¹Department of Nephrology, Guanganmen Hospital, ²Department of Nephrology, 906 Hospital of Joint Logistic Support Force of People's Liberation Army (PLA), ³Institute of Chinese Materia Medica, China Academy of Chinese Medical Sciences

* Ces auteurs ont contribué à parts égales

Transcription

Pour commencer à déparaffiner des sections de paraffine précédemment préparées du patch de Peyer isolées à partir d’une souris modèle d’immunoglobuline A ou de neuropathie IgA, immergez chaque section séquentiellement dans des gradients de xylène et d’éthanol pendant cinq minutes. Ensuite, rincez la section à l’eau distillée. Pour la récupération de l’antigène, chauffer la solution de citrate de sodium pendant deux minutes dans un autoclave.

Ensuite, placez la tranche de tissu dans la solution et chauffez-la à haute température pendant cinq minutes. Une fois refroidie, incubez la section dans une solution de peroxyde d’hydrogène à 3 % pendant 15 minutes à température ambiante à l’abri de la lumière. Ensuite, appliquez uniformément du sérum de chèvre à 10 % sur la section du tissu et incubez pendant 30 minutes à température ambiante pour bloquer la section.

Après avoir secoué la solution de blocage, appliquez une quantité appropriée de l’anticorps primaire préparé dans chaque section. Incuber les sections posées à plat dans une boîte humide pendant la nuit à quatre degrés Celsius. Le lendemain, couvrez le tissu avec une goutte de l’anticorps secondaire marqué HRP et incubez-le à température ambiante pendant 50 minutes.

Ensuite, appliquez une solution chromogène DAB fraîchement préparée sur chaque section et attendez le développement de la couleur. Recolorez la section avec de l’hématoxyline pendant environ une minute. Rincez ensuite les sections pendant 10 minutes à l’eau du robinet jusqu’à ce qu’elles reprennent une couleur bleue.

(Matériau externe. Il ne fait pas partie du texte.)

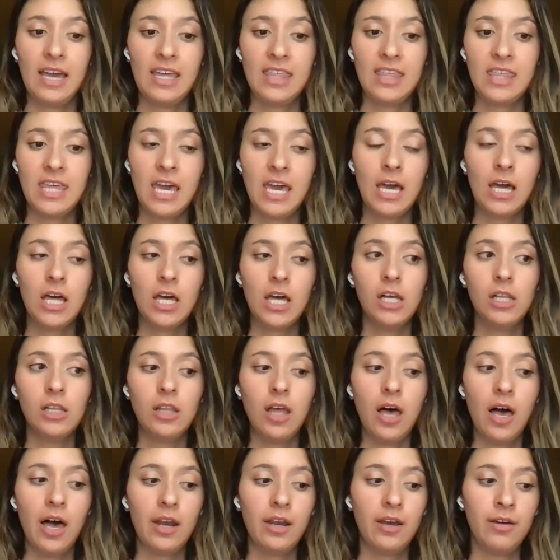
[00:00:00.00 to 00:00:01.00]
I think a
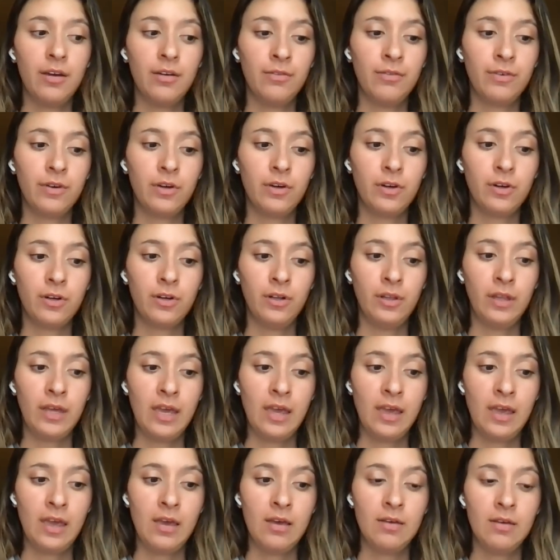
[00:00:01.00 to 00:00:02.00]
lot of
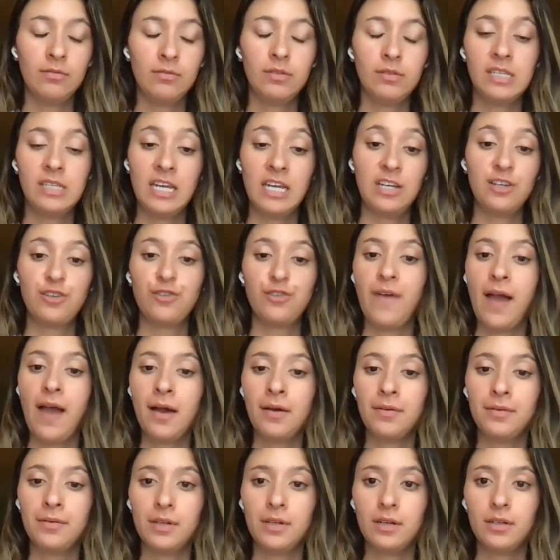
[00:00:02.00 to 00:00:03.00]
early stage
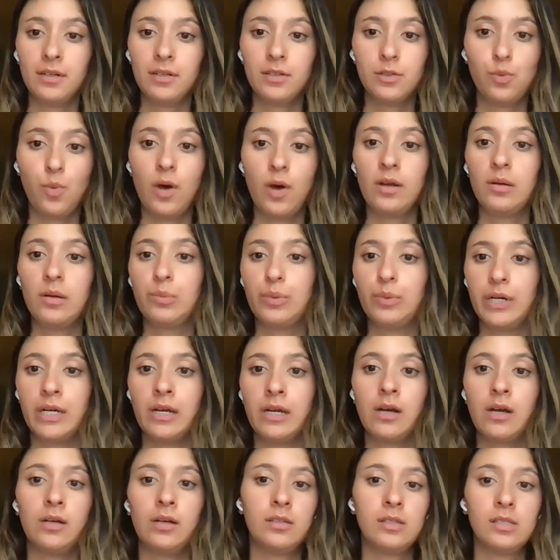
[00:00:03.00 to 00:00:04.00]
founders want to
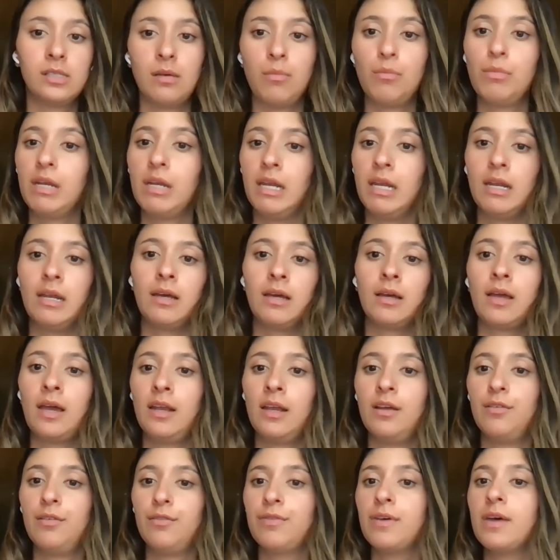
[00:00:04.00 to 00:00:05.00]
bring on somebody to
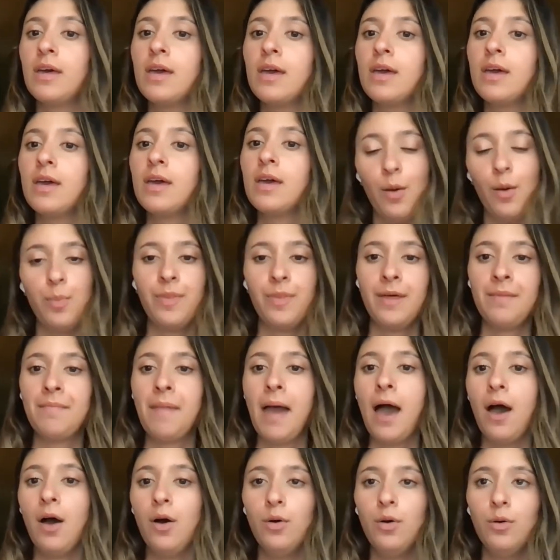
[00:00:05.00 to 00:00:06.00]
kind of help them
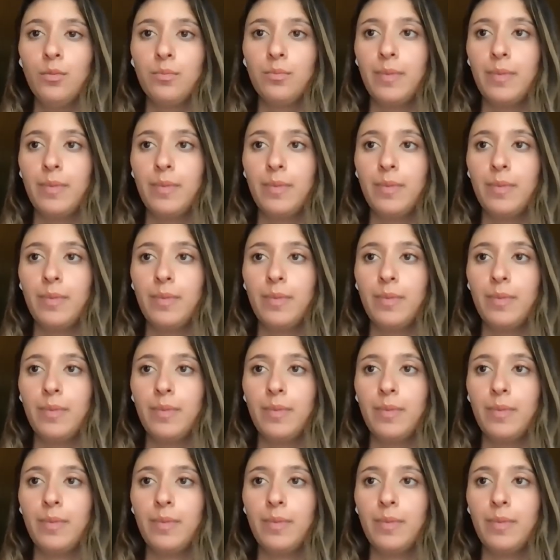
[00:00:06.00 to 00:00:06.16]
out,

Pour la déshydratation, placez chaque section séquentiellement en gradients d’éthanol et de xylène pendant cinq minutes chacune. Une fois que toutes les sections sont légèrement séchées, scellez chaque section avec de la gomme neutre. Les résultats immunohistochimiques ont montré que l’expression des marqueurs de cellules B CD20 et CXCR5 était significativement plus élevée dans le groupe modèle de neuropathie IgA, par rapport au groupe témoin.

Cependant, la dioscine pourrait inhiber l’expression des marqueurs moléculaires.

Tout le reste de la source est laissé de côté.